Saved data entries
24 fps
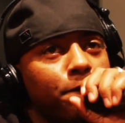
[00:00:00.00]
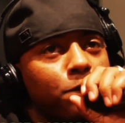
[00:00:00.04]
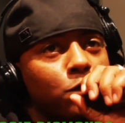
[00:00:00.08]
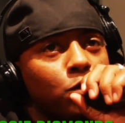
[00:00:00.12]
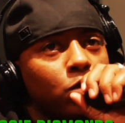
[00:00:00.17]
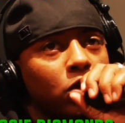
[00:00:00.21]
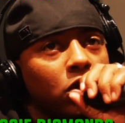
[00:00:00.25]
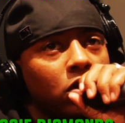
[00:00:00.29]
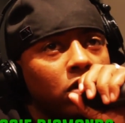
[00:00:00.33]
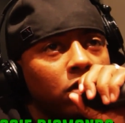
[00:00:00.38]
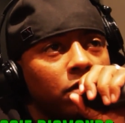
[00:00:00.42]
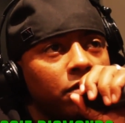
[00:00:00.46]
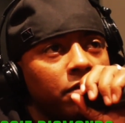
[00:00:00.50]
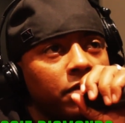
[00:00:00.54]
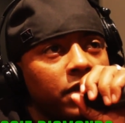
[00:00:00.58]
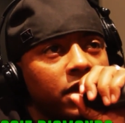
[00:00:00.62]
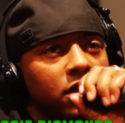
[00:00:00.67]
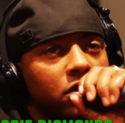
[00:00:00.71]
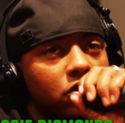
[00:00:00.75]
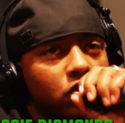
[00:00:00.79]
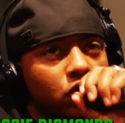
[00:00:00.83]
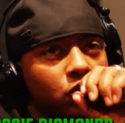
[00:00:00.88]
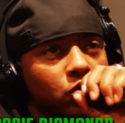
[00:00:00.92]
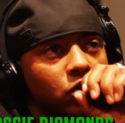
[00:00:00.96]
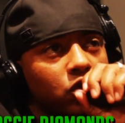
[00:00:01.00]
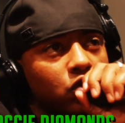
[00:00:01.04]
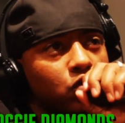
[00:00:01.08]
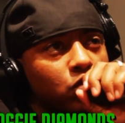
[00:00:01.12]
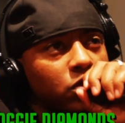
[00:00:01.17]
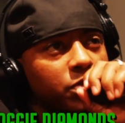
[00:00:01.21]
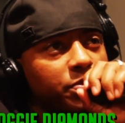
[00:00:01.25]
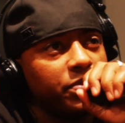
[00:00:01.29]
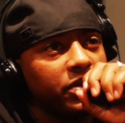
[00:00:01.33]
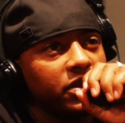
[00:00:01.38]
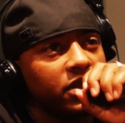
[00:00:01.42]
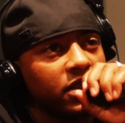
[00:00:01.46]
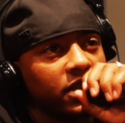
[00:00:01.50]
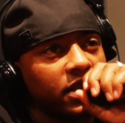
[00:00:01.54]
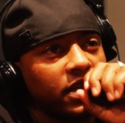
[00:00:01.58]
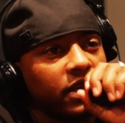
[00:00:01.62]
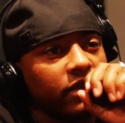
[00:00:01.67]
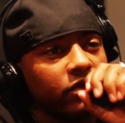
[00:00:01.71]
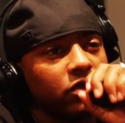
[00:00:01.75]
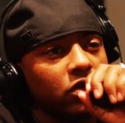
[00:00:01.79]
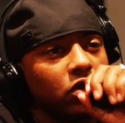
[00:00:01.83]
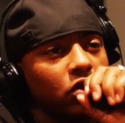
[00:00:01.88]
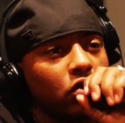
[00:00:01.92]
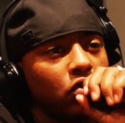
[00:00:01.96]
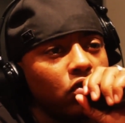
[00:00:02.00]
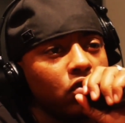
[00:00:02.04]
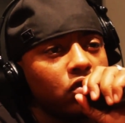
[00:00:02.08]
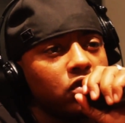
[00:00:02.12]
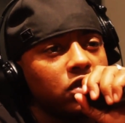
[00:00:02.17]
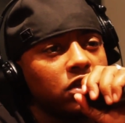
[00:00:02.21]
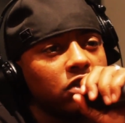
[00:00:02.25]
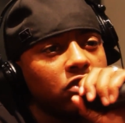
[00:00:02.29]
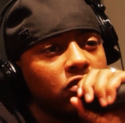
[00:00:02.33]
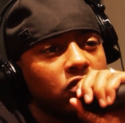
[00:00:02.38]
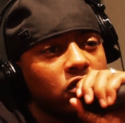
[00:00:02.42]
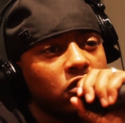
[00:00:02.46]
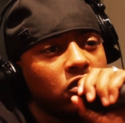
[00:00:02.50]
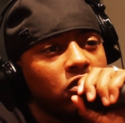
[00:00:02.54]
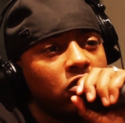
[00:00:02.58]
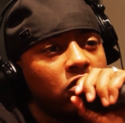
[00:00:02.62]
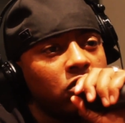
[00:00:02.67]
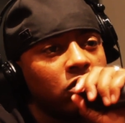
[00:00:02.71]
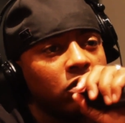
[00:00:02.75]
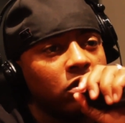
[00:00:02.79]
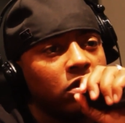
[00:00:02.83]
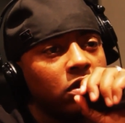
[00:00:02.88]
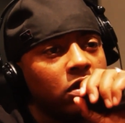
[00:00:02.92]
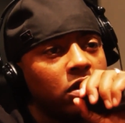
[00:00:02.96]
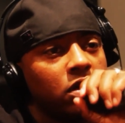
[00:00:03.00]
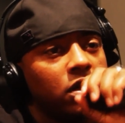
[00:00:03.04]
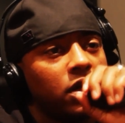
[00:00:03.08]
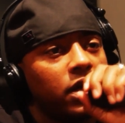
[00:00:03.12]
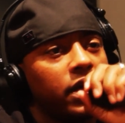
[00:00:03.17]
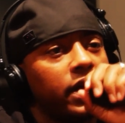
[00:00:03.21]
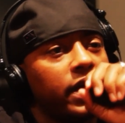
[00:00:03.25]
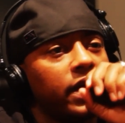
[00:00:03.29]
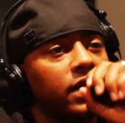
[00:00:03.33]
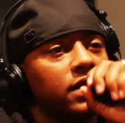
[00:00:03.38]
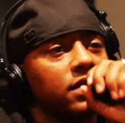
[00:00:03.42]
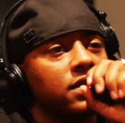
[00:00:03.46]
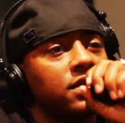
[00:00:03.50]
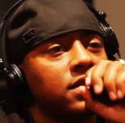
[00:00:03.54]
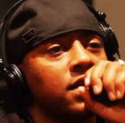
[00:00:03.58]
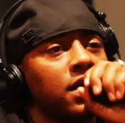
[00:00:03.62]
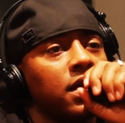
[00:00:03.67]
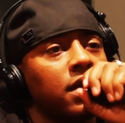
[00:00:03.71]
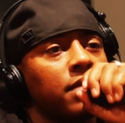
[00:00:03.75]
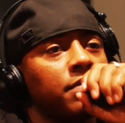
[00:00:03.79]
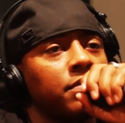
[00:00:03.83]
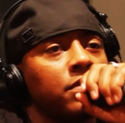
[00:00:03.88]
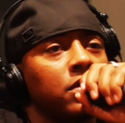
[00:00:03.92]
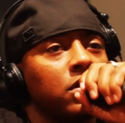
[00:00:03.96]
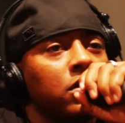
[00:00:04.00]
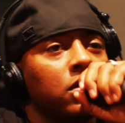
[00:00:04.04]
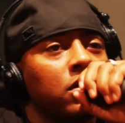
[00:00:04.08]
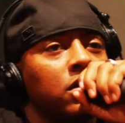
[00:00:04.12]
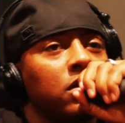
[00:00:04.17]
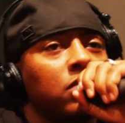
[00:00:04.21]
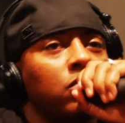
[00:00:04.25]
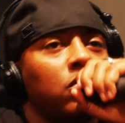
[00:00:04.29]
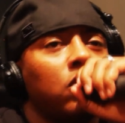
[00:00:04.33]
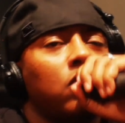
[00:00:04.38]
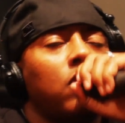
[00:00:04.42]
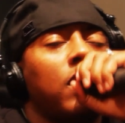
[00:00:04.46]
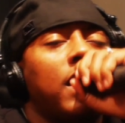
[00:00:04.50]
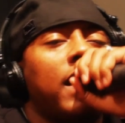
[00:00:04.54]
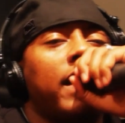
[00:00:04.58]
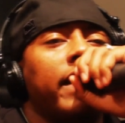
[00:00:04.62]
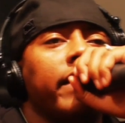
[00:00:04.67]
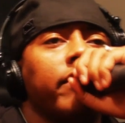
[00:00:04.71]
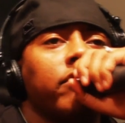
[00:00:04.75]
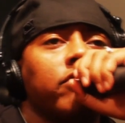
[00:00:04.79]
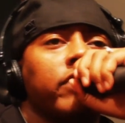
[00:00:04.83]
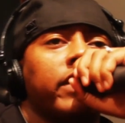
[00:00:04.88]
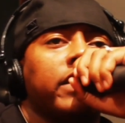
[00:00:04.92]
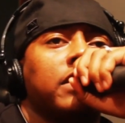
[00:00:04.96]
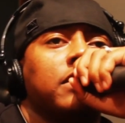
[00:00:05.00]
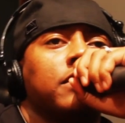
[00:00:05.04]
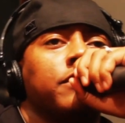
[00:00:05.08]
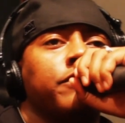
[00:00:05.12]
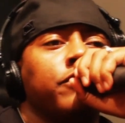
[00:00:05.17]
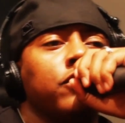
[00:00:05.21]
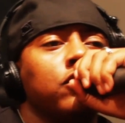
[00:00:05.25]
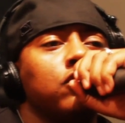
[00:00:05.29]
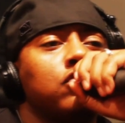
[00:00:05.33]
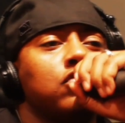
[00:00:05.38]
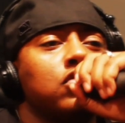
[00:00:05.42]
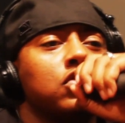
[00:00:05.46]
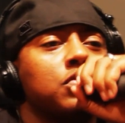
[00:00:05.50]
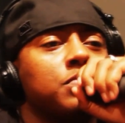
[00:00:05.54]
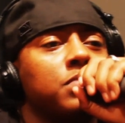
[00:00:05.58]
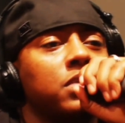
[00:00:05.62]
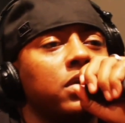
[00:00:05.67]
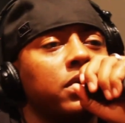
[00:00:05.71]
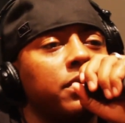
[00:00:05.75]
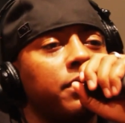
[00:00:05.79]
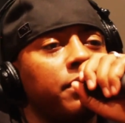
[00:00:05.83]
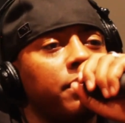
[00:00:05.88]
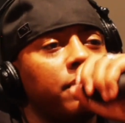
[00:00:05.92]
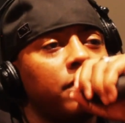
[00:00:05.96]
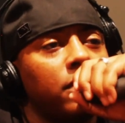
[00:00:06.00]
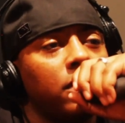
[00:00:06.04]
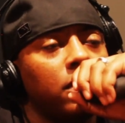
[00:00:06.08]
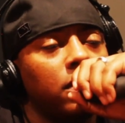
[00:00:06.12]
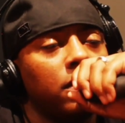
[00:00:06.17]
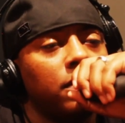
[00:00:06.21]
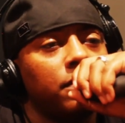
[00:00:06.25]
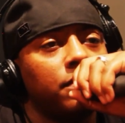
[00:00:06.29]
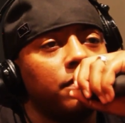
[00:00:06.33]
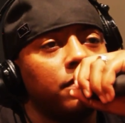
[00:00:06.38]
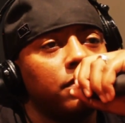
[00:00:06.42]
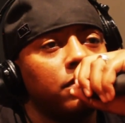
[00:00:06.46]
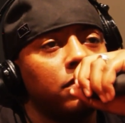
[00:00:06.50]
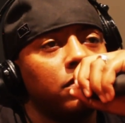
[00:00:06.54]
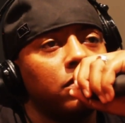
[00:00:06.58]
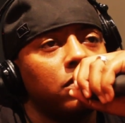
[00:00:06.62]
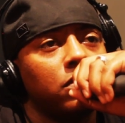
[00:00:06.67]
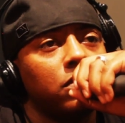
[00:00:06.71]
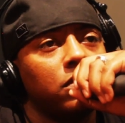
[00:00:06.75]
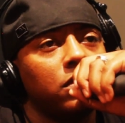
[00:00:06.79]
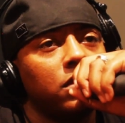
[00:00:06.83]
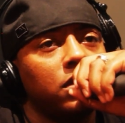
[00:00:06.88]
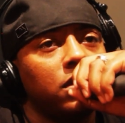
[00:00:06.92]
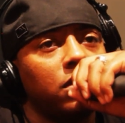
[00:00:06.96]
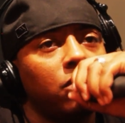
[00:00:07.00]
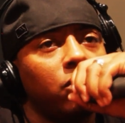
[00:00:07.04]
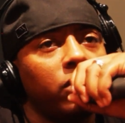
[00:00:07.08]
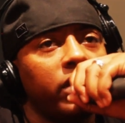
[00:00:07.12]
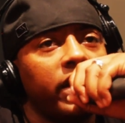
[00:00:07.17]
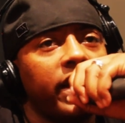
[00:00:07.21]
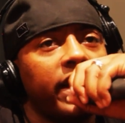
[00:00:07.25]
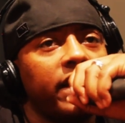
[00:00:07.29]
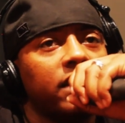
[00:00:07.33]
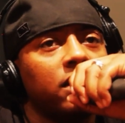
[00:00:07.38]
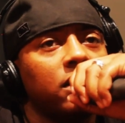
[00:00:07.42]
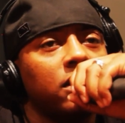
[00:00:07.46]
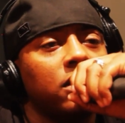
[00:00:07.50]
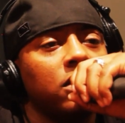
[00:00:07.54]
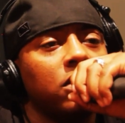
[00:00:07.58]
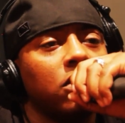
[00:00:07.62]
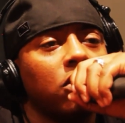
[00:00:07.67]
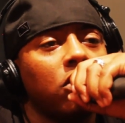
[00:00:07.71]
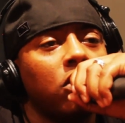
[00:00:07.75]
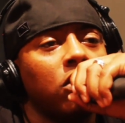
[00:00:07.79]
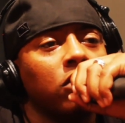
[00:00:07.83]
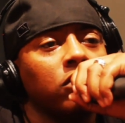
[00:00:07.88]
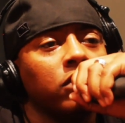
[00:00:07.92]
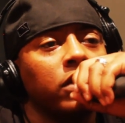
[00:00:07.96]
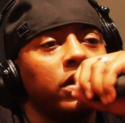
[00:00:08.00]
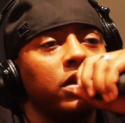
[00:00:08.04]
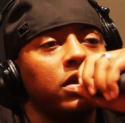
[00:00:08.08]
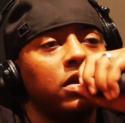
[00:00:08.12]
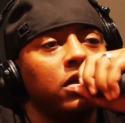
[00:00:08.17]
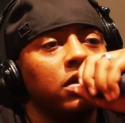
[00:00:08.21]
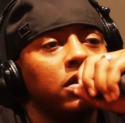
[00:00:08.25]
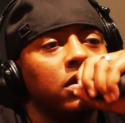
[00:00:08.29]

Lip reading: Well, me and Swiss, we put together the Hotel song ahead of time. Well, I ain't write the verses, but we had the hook already.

> REQUIREMENT: Set down every entry above again exactly, dropping each picture.

> COMPLETED TASK:
24 fps
[00:00:00.00]
[00:00:00.04]
[00:00:00.08]
[00:00:00.12]
[00:00:00.17]
[00:00:00.21]
[00:00:00.25]
[00:00:00.29]
[00:00:00.33]
[00:00:00.38]
[00:00:00.42]
[00:00:00.46]
[00:00:00.50]
[00:00:00.54]
[00:00:00.58]
[00:00:00.62]
[00:00:00.67]
[00:00:00.71]
[00:00:00.75]
[00:00:00.79]
[00:00:00.83]
[00:00:00.88]
[00:00:00.92]
[00:00:00.96]
[00:00:01.00]
[00:00:01.04]
[00:00:01.08]
[00:00:01.12]
[00:00:01.17]
[00:00:01.21]
[00:00:01.25]
[00:00:01.29]
[00:00:01.33]
[00:00:01.38]
[00:00:01.42]
[00:00:01.46]
[00:00:01.50]
[00:00:01.54]
[00:00:01.58]
[00:00:01.62]
[00:00:01.67]
[00:00:01.71]
[00:00:01.75]
[00:00:01.79]
[00:00:01.83]
[00:00:01.88]
[00:00:01.92]
[00:00:01.96]
[00:00:02.00]
[00:00:02.04]
[00:00:02.08]
[00:00:02.12]
[00:00:02.17]
[00:00:02.21]
[00:00:02.25]
[00:00:02.29]
[00:00:02.33]
[00:00:02.38]
[00:00:02.42]
[00:00:02.46]
[00:00:02.50]
[00:00:02.54]
[00:00:02.58]
[00:00:02.62]
[00:00:02.67]
[00:00:02.71]
[00:00:02.75]
[00:00:02.79]
[00:00:02.83]
[00:00:02.88]
[00:00:02.92]
[00:00:02.96]
[00:00:03.00]
[00:00:03.04]
[00:00:03.08]
[00:00:03.12]
[00:00:03.17]
[00:00:03.21]
[00:00:03.25]
[00:00:03.29]
[00:00:03.33]
[00:00:03.38]
[00:00:03.42]
[00:00:03.46]
[00:00:03.50]
[00:00:03.54]
[00:00:03.58]
[00:00:03.62]
[00:00:03.67]
[00:00:03.71]
[00:00:03.75]
[00:00:03.79]
[00:00:03.83]
[00:00:03.88]
[00:00:03.92]
[00:00:03.96]
[00:00:04.00]
[00:00:04.04]
[00:00:04.08]
[00:00:04.12]
[00:00:04.17]
[00:00:04.21]
[00:00:04.25]
[00:00:04.29]
[00:00:04.33]
[00:00:04.38]
[00:00:04.42]
[00:00:04.46]
[00:00:04.50]
[00:00:04.54]
[00:00:04.58]
[00:00:04.62]
[00:00:04.67]
[00:00:04.71]
[00:00:04.75]
[00:00:04.79]
[00:00:04.83]
[00:00:04.88]
[00:00:04.92]
[00:00:04.96]
[00:00:05.00]
[00:00:05.04]
[00:00:05.08]
[00:00:05.12]
[00:00:05.17]
[00:00:05.21]
[00:00:05.25]
[00:00:05.29]
[00:00:05.33]
[00:00:05.38]
[00:00:05.42]
[00:00:05.46]
[00:00:05.50]
[00:00:05.54]
[00:00:05.58]
[00:00:05.62]
[00:00:05.67]
[00:00:05.71]
[00:00:05.75]
[00:00:05.79]
[00:00:05.83]
[00:00:05.88]
[00:00:05.92]
[00:00:05.96]
[00:00:06.00]
[00:00:06.04]
[00:00:06.08]
[00:00:06.12]
[00:00:06.17]
[00:00:06.21]
[00:00:06.25]
[00:00:06.29]
[00:00:06.33]
[00:00:06.38]
[00:00:06.42]
[00:00:06.46]
[00:00:06.50]
[00:00:06.54]
[00:00:06.58]
[00:00:06.62]
[00:00:06.67]
[00:00:06.71]
[00:00:06.75]
[00:00:06.79]
[00:00:06.83]
[00:00:06.88]
[00:00:06.92]
[00:00:06.96]
[00:00:07.00]
[00:00:07.04]
[00:00:07.08]
[00:00:07.12]
[00:00:07.17]
[00:00:07.21]
[00:00:07.25]
[00:00:07.29]
[00:00:07.33]
[00:00:07.38]
[00:00:07.42]
[00:00:07.46]
[00:00:07.50]
[00:00:07.54]
[00:00:07.58]
[00:00:07.62]
[00:00:07.67]
[00:00:07.71]
[00:00:07.75]
[00:00:07.79]
[00:00:07.83]
[00:00:07.88]
[00:00:07.92]
[00:00:07.96]
[00:00:08.00]
[00:00:08.04]
[00:00:08.08]
[00:00:08.12]
[00:00:08.17]
[00:00:08.21]
[00:00:08.25]
[00:00:08.29]

Lip reading: Well, me and Swiss, we put together the Hotel song ahead of time. Well, I ain't write the verses, but we had the hook already.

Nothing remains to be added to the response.